*** DATA TO EXAMINE

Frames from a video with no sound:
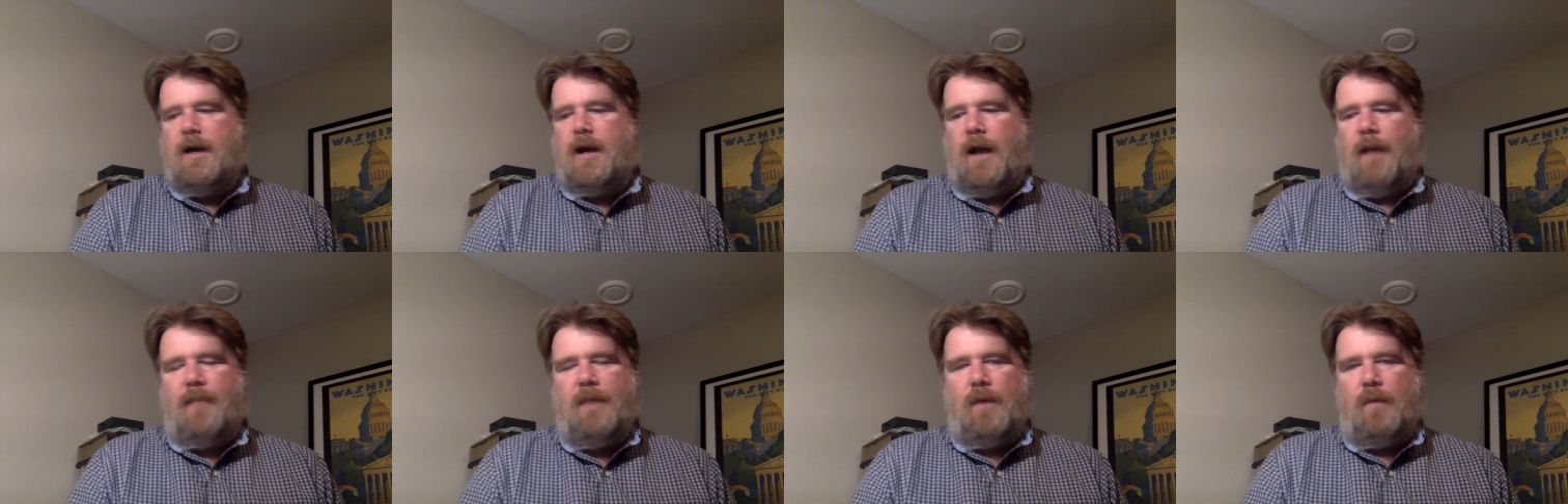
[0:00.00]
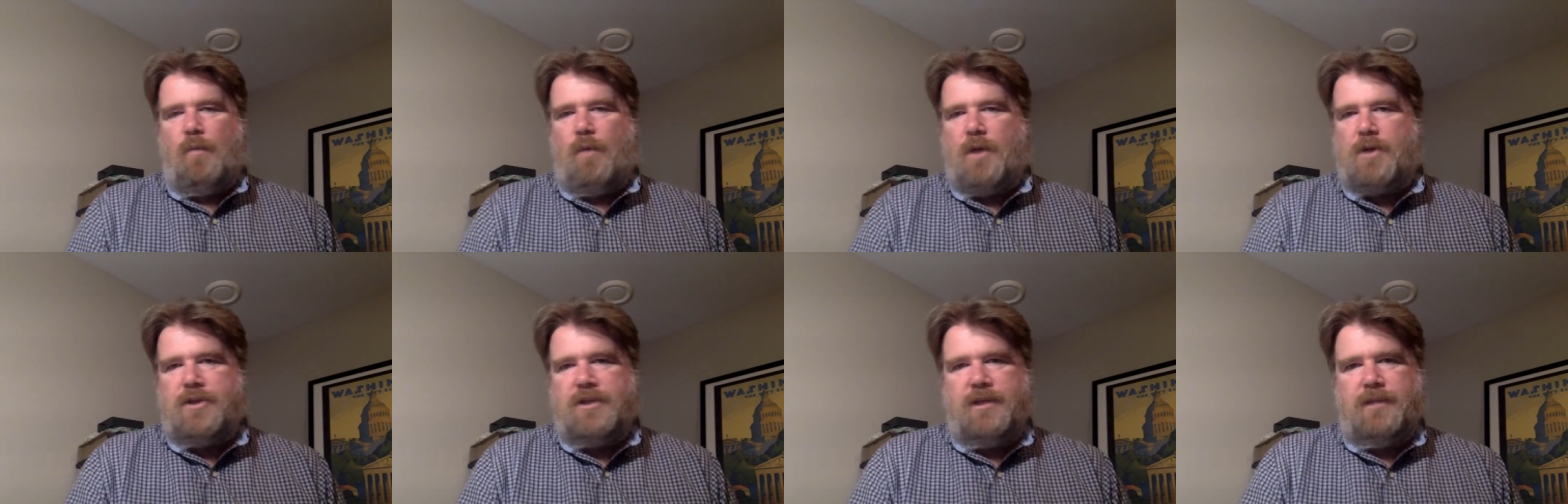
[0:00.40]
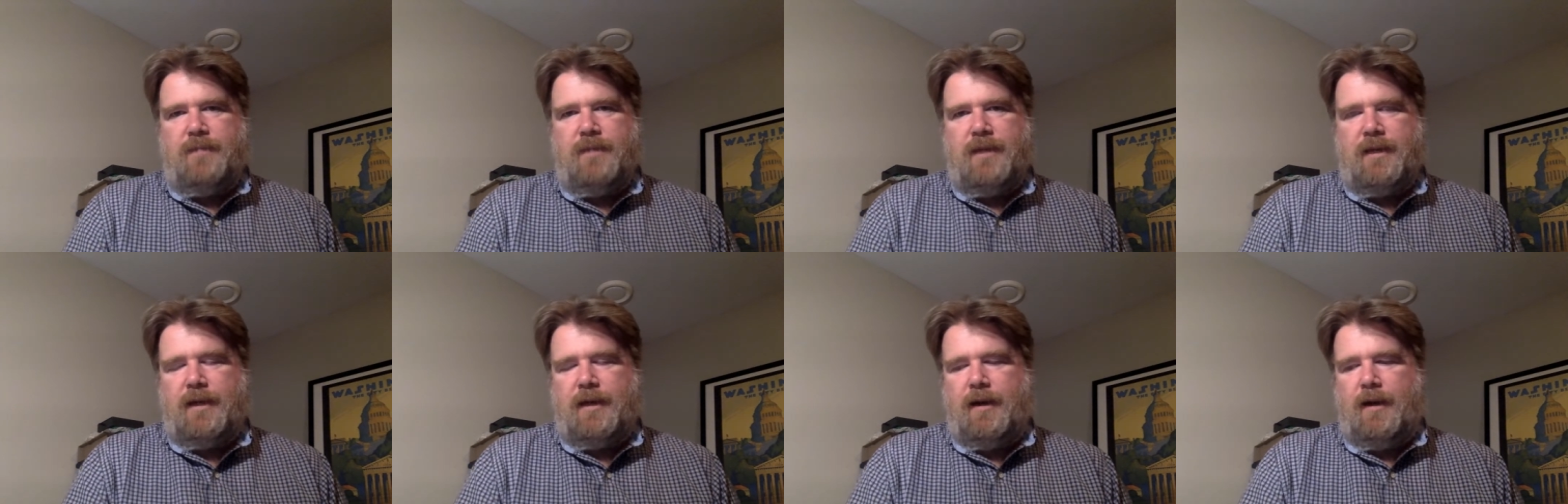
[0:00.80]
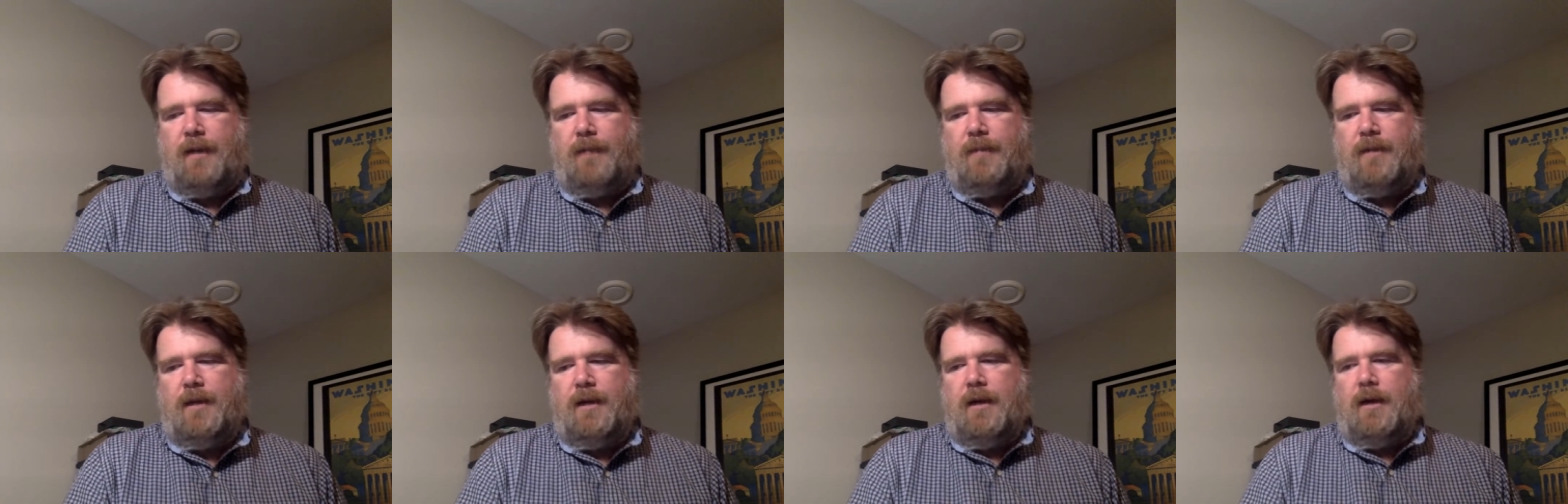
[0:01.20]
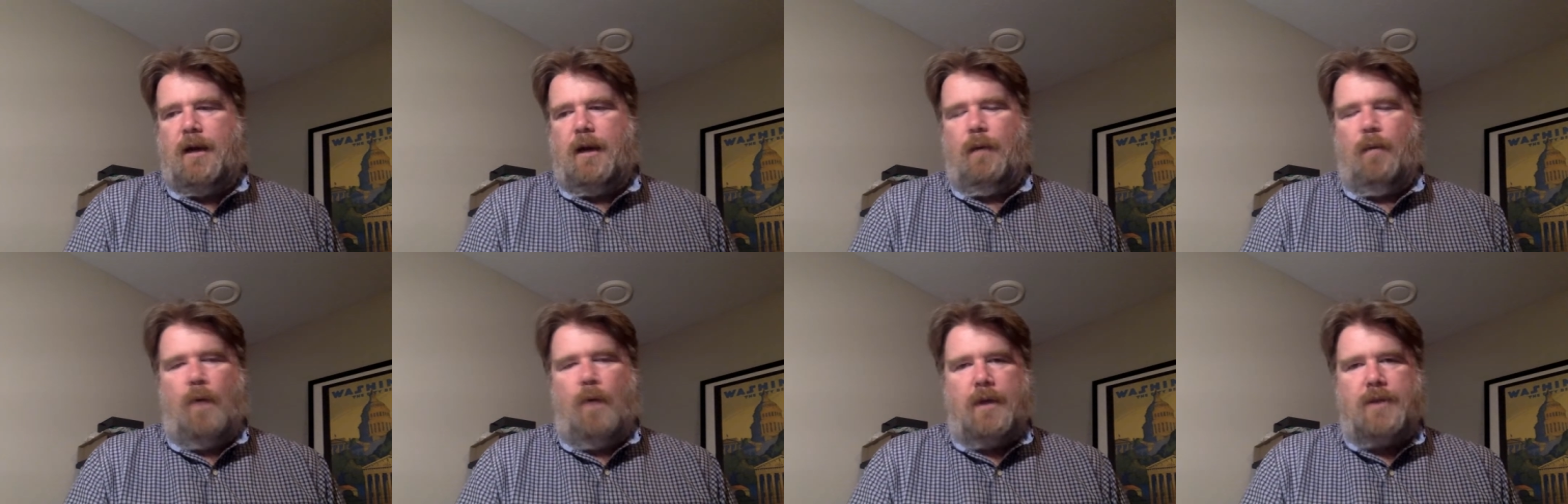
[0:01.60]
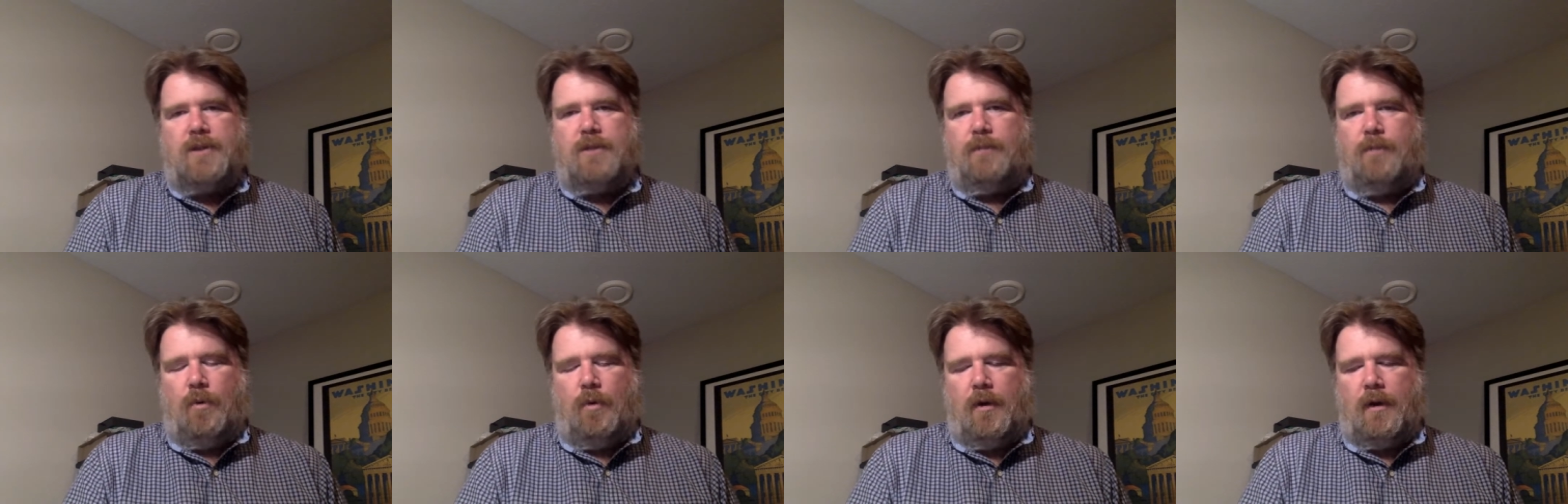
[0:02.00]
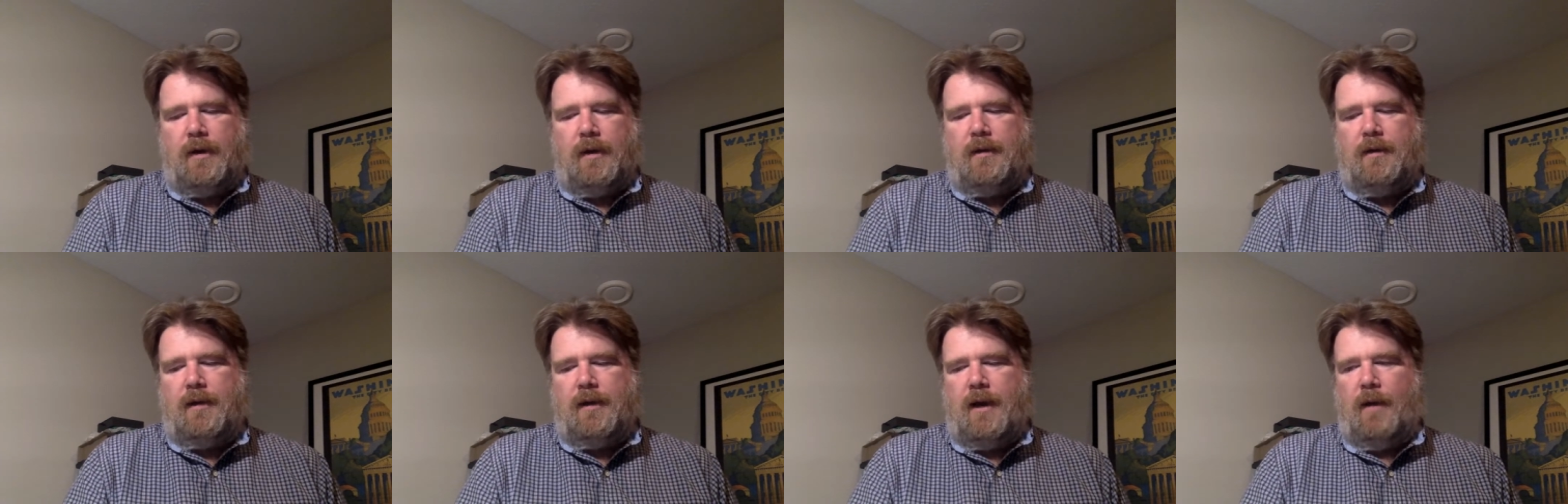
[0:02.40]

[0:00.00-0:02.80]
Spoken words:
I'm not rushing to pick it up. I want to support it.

******

▸ ABOUT THIS TASK: Please copy the entries in full. Leave each image out.

▸ ANSWER TO THE EXERCISE:
Frames from a video with no sound:
[0:00.00]
[0:00.40]
[0:00.80]
[0:01.20]
[0:01.60]
[0:02.00]
[0:02.40]

[0:00.00-0:02.80]
Spoken words:
I'm not rushing to pick it up. I want to support it.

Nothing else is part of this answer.